* HOW TO COMPLETE THIS TASK:
Here the job is to print only the lines from the one containing "[3:40.79-3:41.12]" to the end of the entries, both included, exactly as they stand, with pictures excluded.

(Collection entries)
---

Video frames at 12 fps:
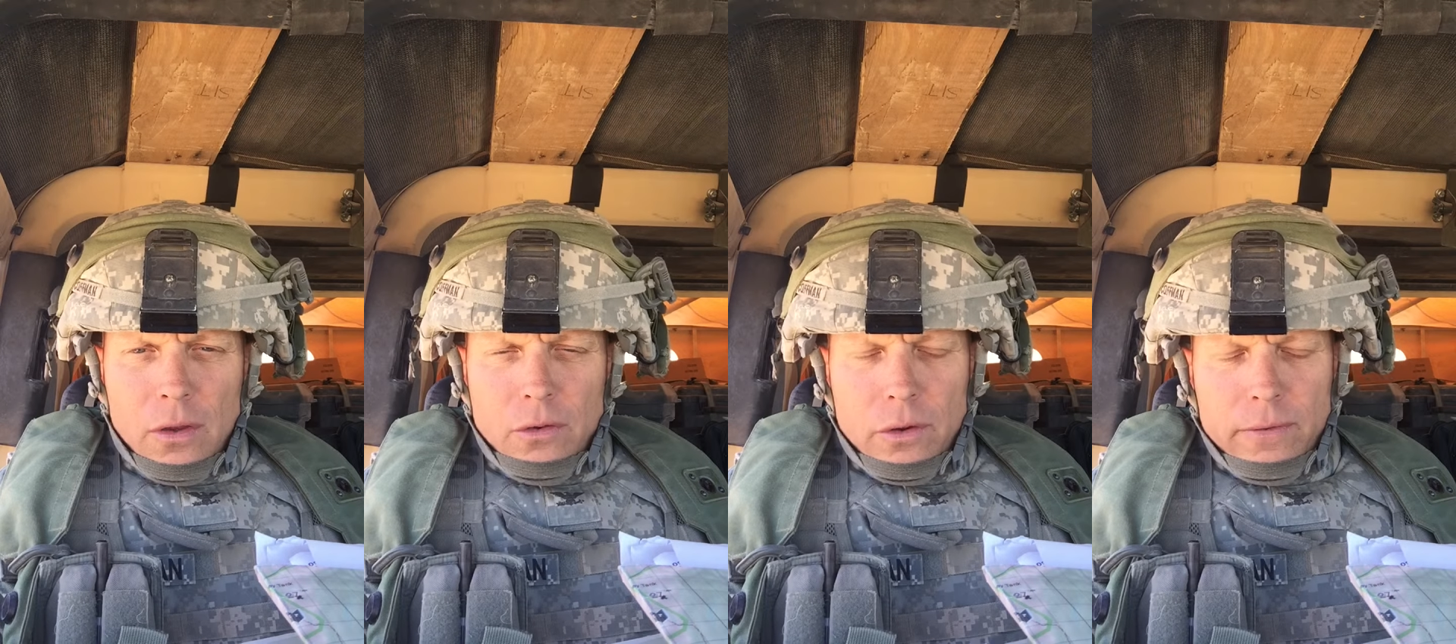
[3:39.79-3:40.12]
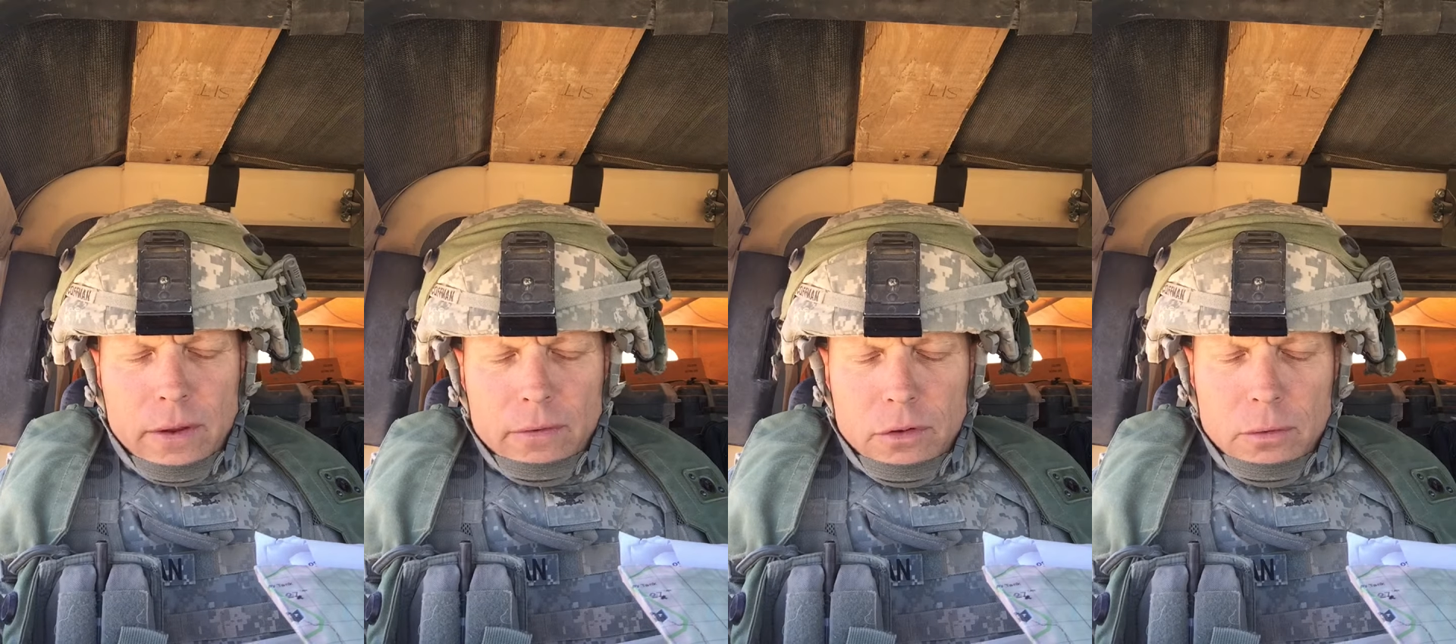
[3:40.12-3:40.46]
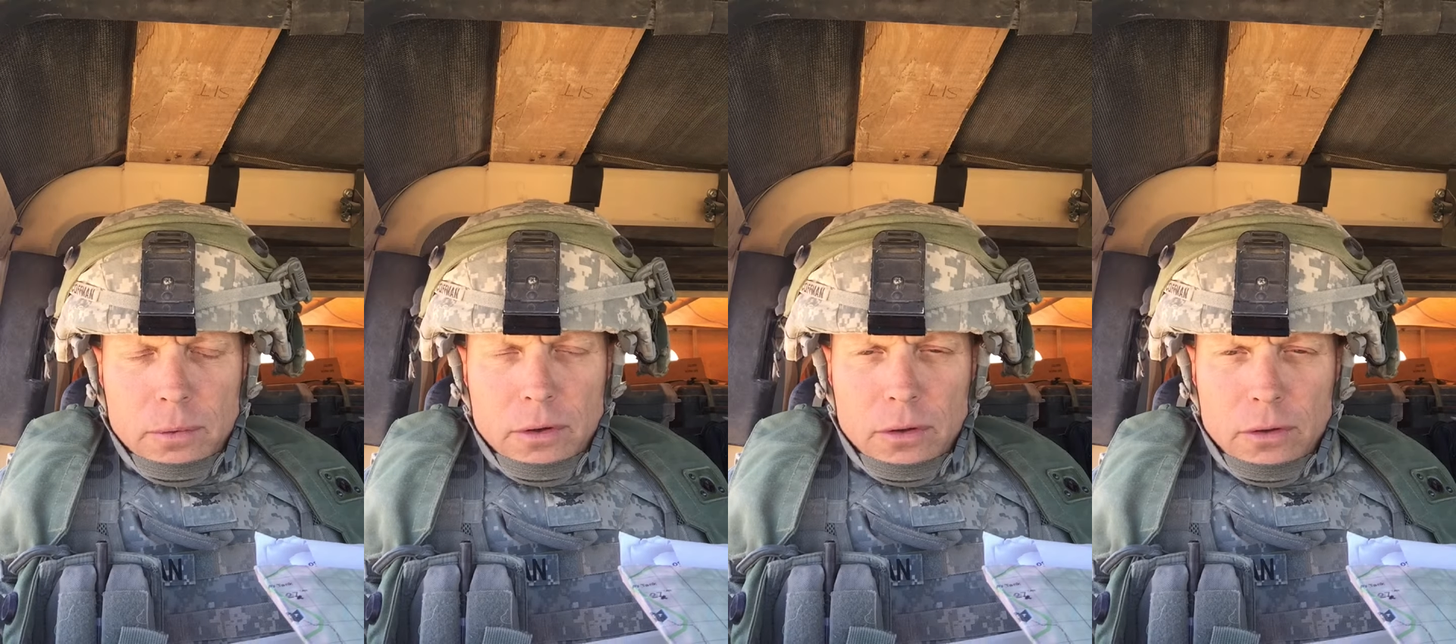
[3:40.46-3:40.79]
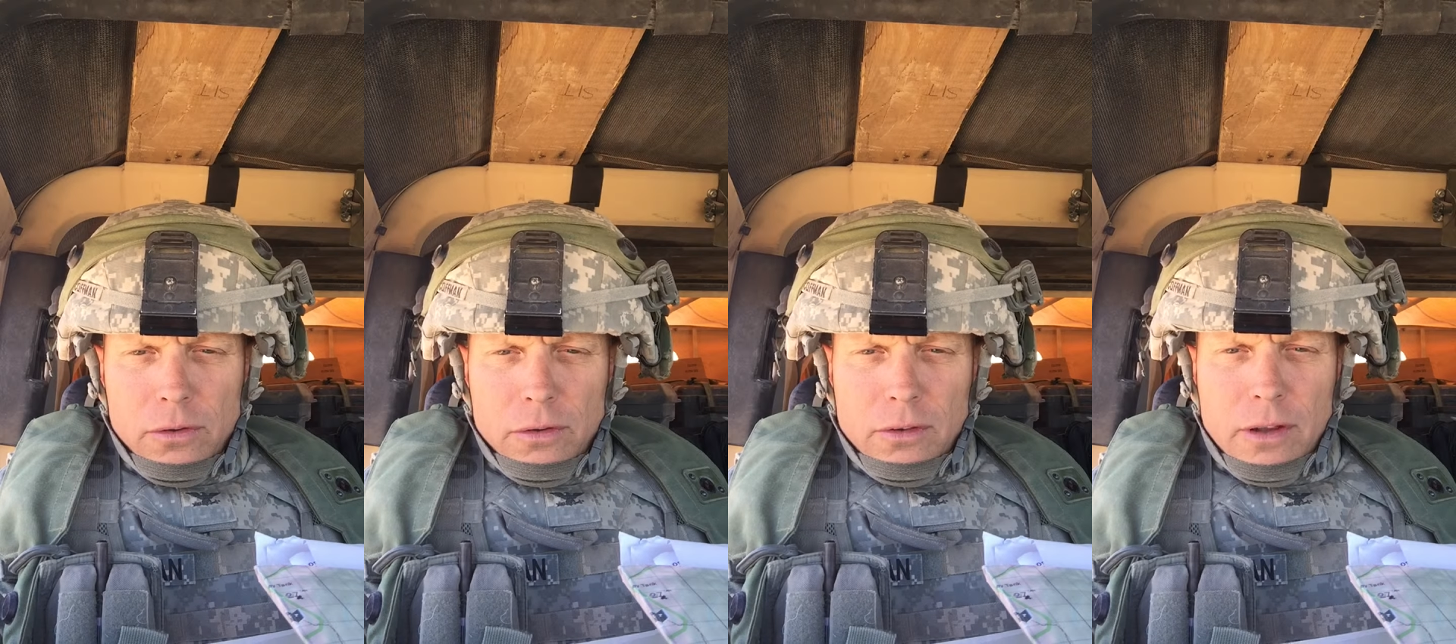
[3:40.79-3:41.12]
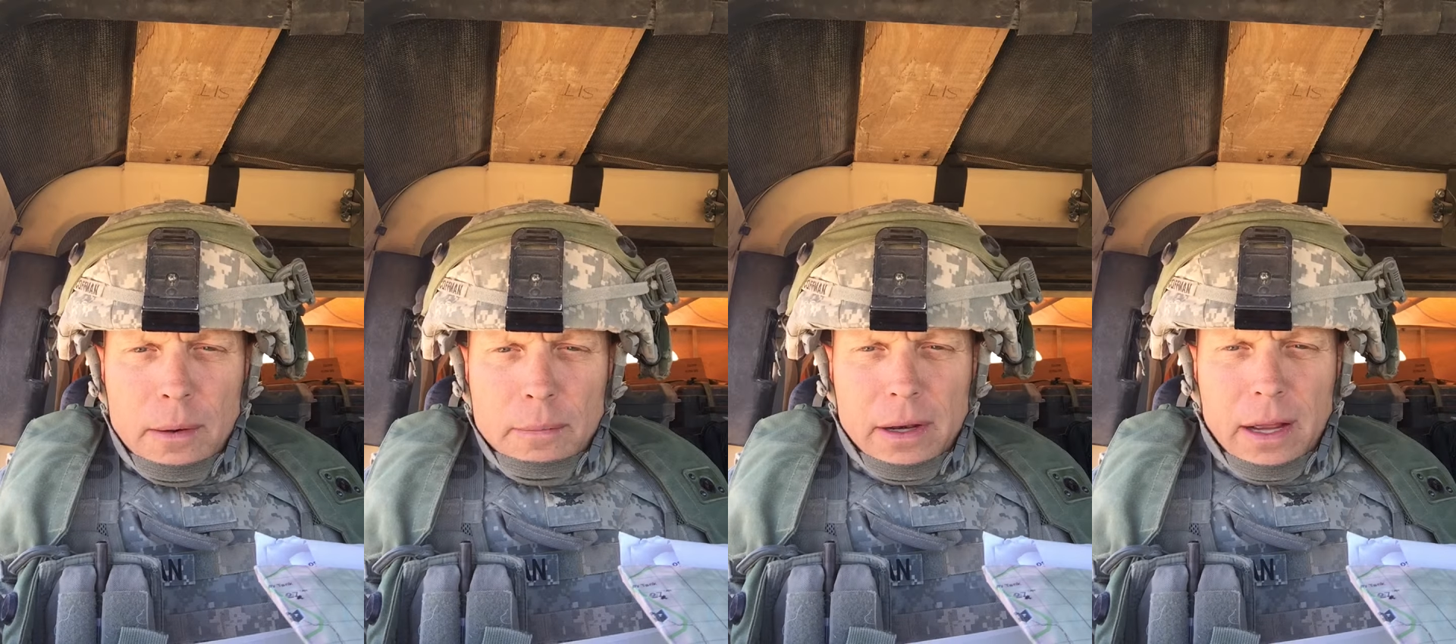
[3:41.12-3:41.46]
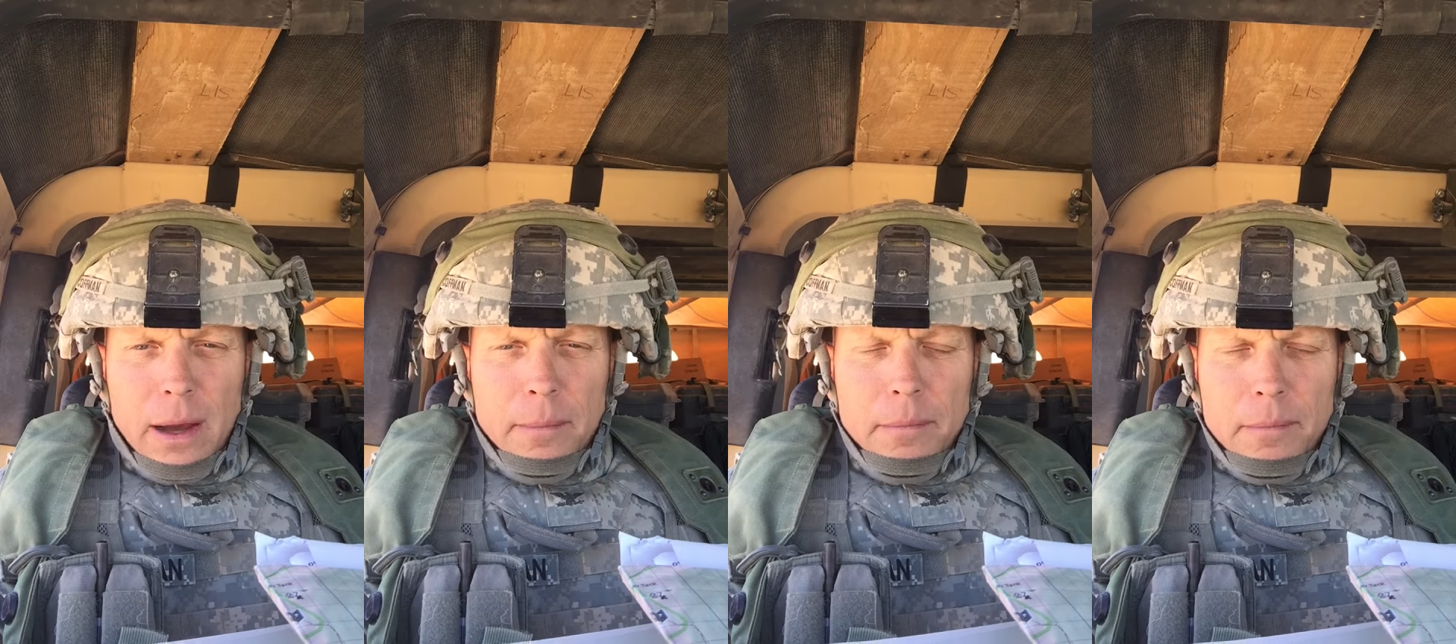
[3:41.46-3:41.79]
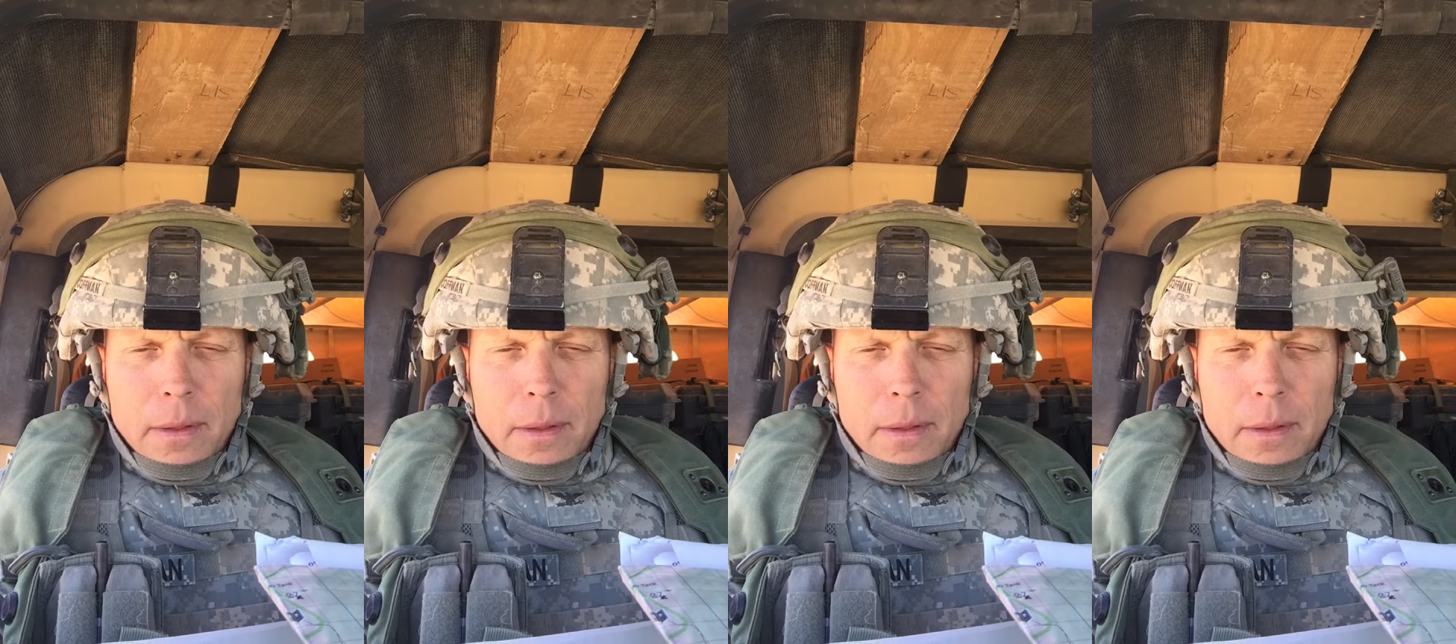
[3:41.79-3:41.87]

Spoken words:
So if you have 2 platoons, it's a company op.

---

* PROBLEM SOLUTION:
[3:40.79-3:41.12]
[3:41.12-3:41.46]
[3:41.46-3:41.79]
[3:41.79-3:41.87]

Spoken words:
So if you have 2 platoons, it's a company op.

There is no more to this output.